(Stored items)

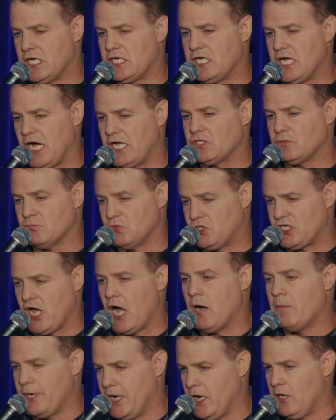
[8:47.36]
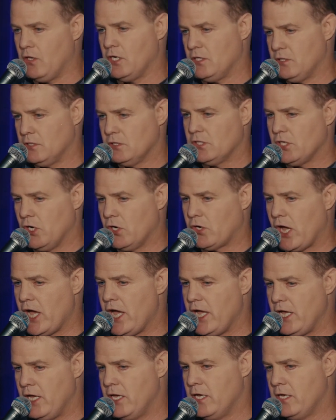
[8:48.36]
got some salmonella,
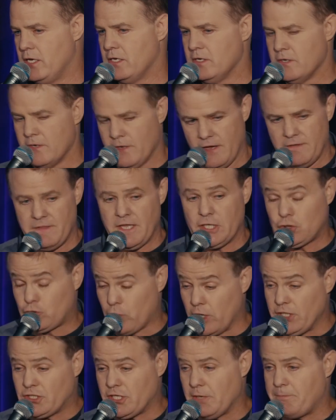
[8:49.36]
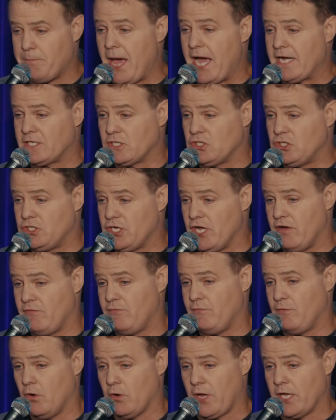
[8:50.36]
okay? And they traced it back to
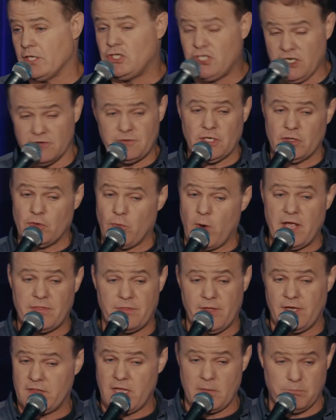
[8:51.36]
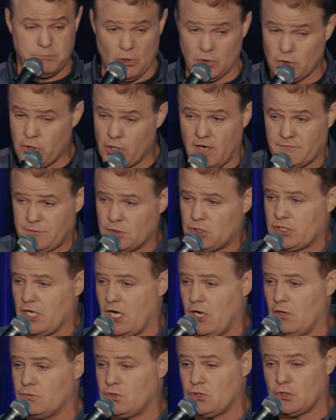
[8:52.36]
Jif, okay? And Jif did the right thing. They pulled it off the
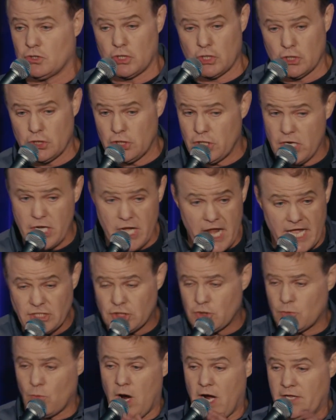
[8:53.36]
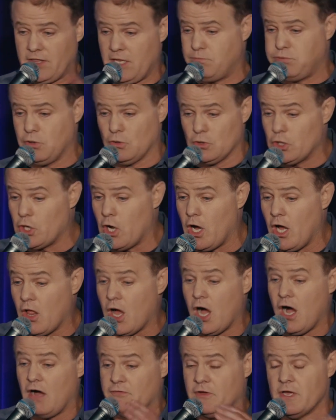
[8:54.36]
shelves nationwide. They pulled it all
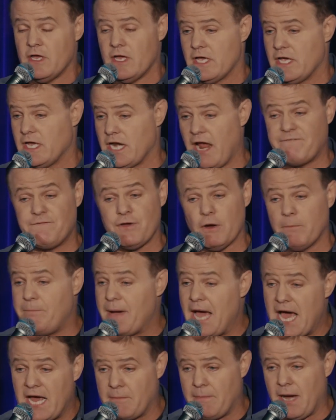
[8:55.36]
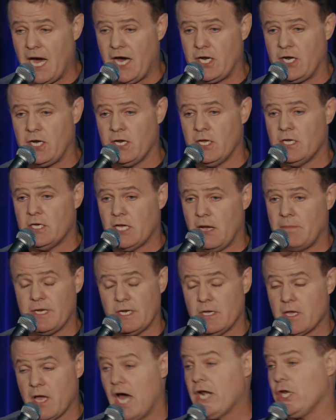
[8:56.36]
off, and I feel bad about it. I
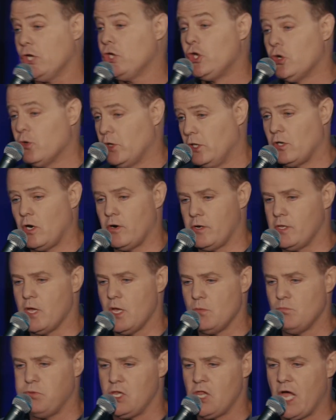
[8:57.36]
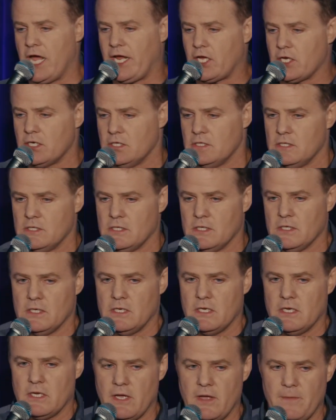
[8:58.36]
mean, I didn't do it, all right? But like,
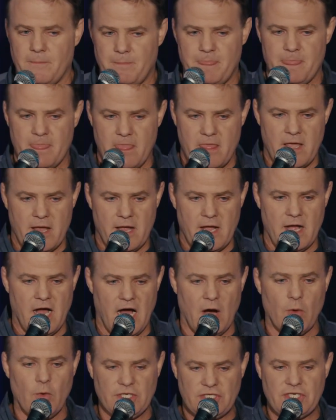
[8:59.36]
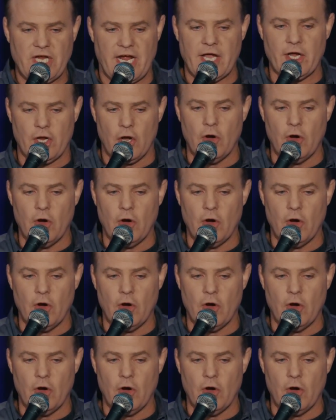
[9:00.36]
I wish I could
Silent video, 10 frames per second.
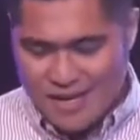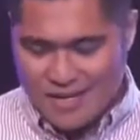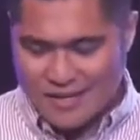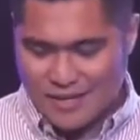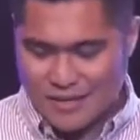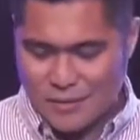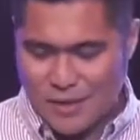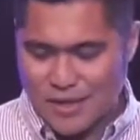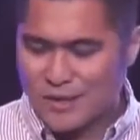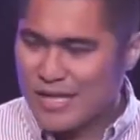
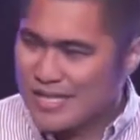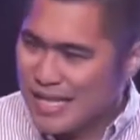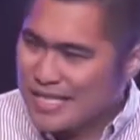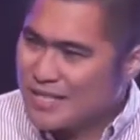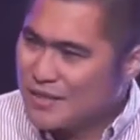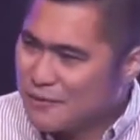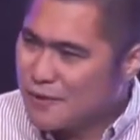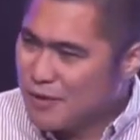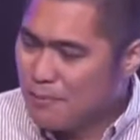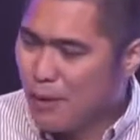situation. It's, it's
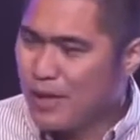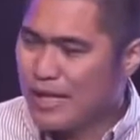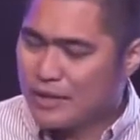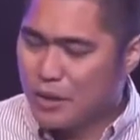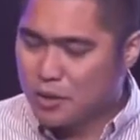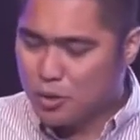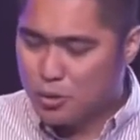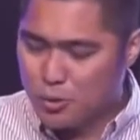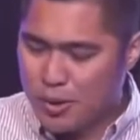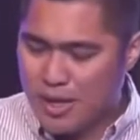symbolic. The
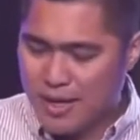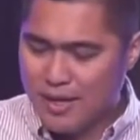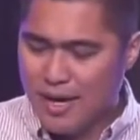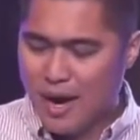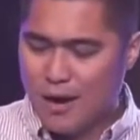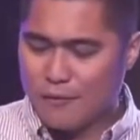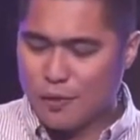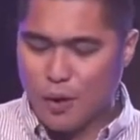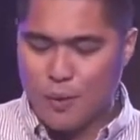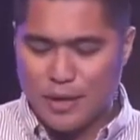tree of
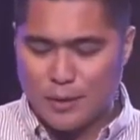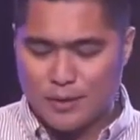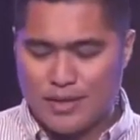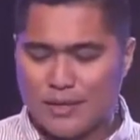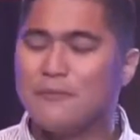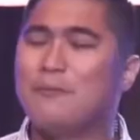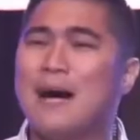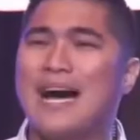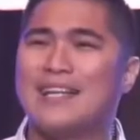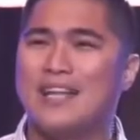knowing good and
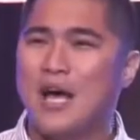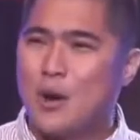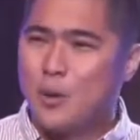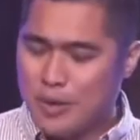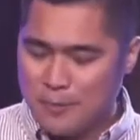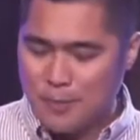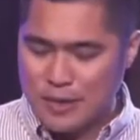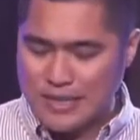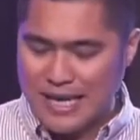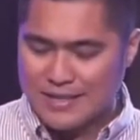bad
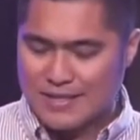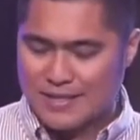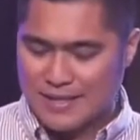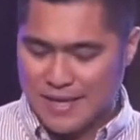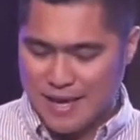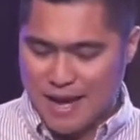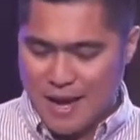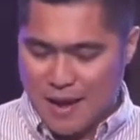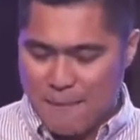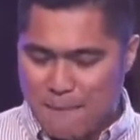represents
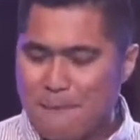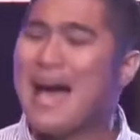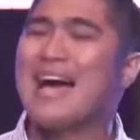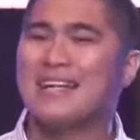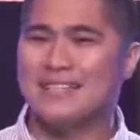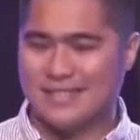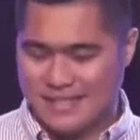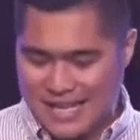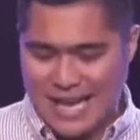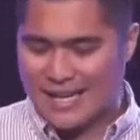man
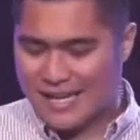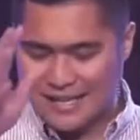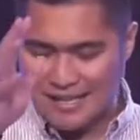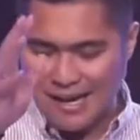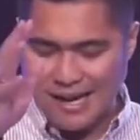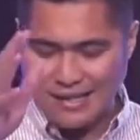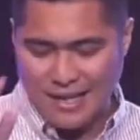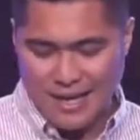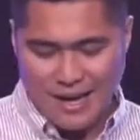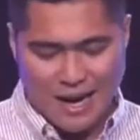telling God,
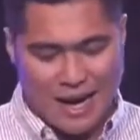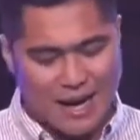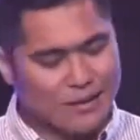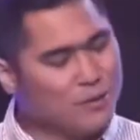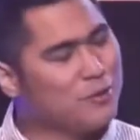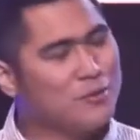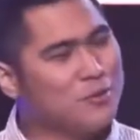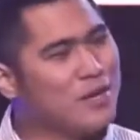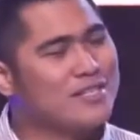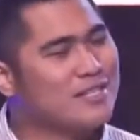I don't
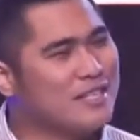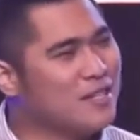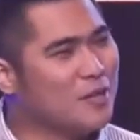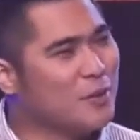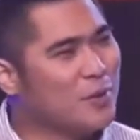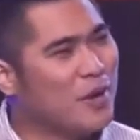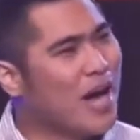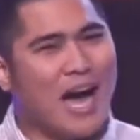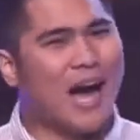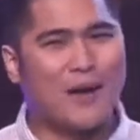trust in you.
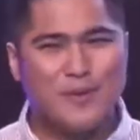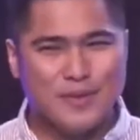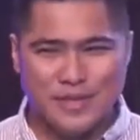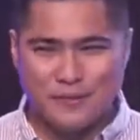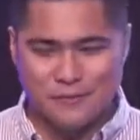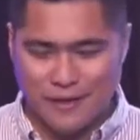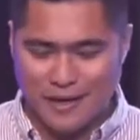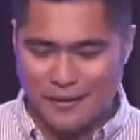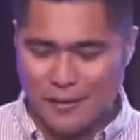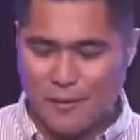I will
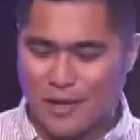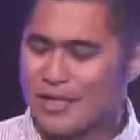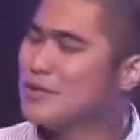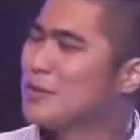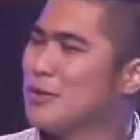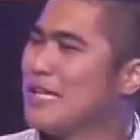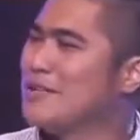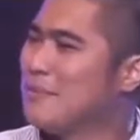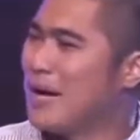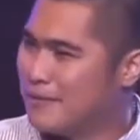define what is good
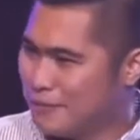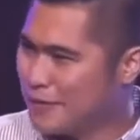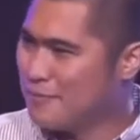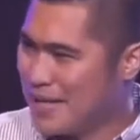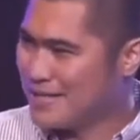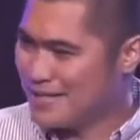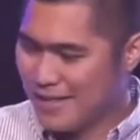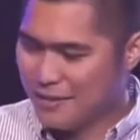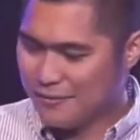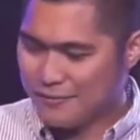and bad for
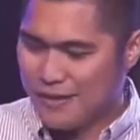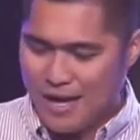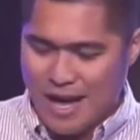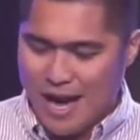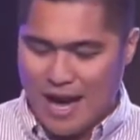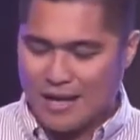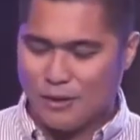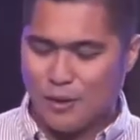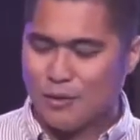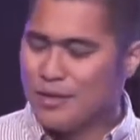myself. I
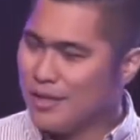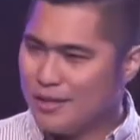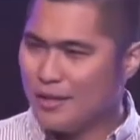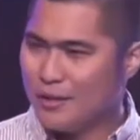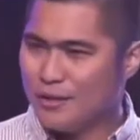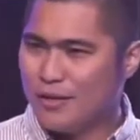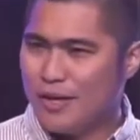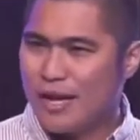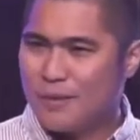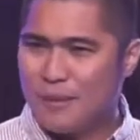don't need you
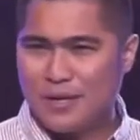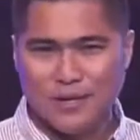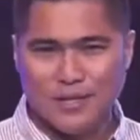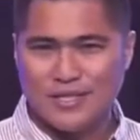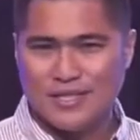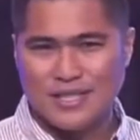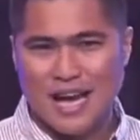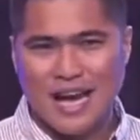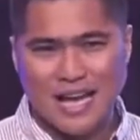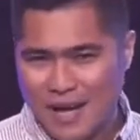because
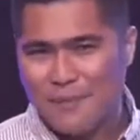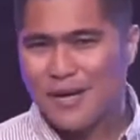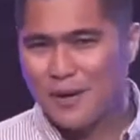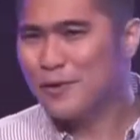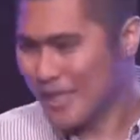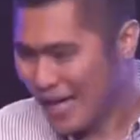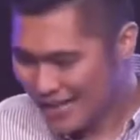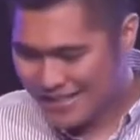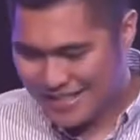I am my own God.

Goal of the exercise:
Please repeat each record exactly and keep every picture out of the copy.

Task output:
[8:47.36]
[8:48.36]
got some salmonella,
[8:49.36]
[8:50.36]
okay? And they traced it back to
[8:51.36]
[8:52.36]
Jif, okay? And Jif did the right thing. They pulled it off the
[8:53.36]
[8:54.36]
shelves nationwide. They pulled it all
[8:55.36]
[8:56.36]
off, and I feel bad about it. I
[8:57.36]
[8:58.36]
mean, I didn't do it, all right? But like,
[8:59.36]
[9:00.36]
I wish I could
Silent video, 10 frames per second.
situation. It's, it's
symbolic. The
tree of
knowing good and
bad
represents
man
telling God,
I don't
trust in you.
I will
define what is good
and bad for
myself. I
don't need you
because
I am my own God.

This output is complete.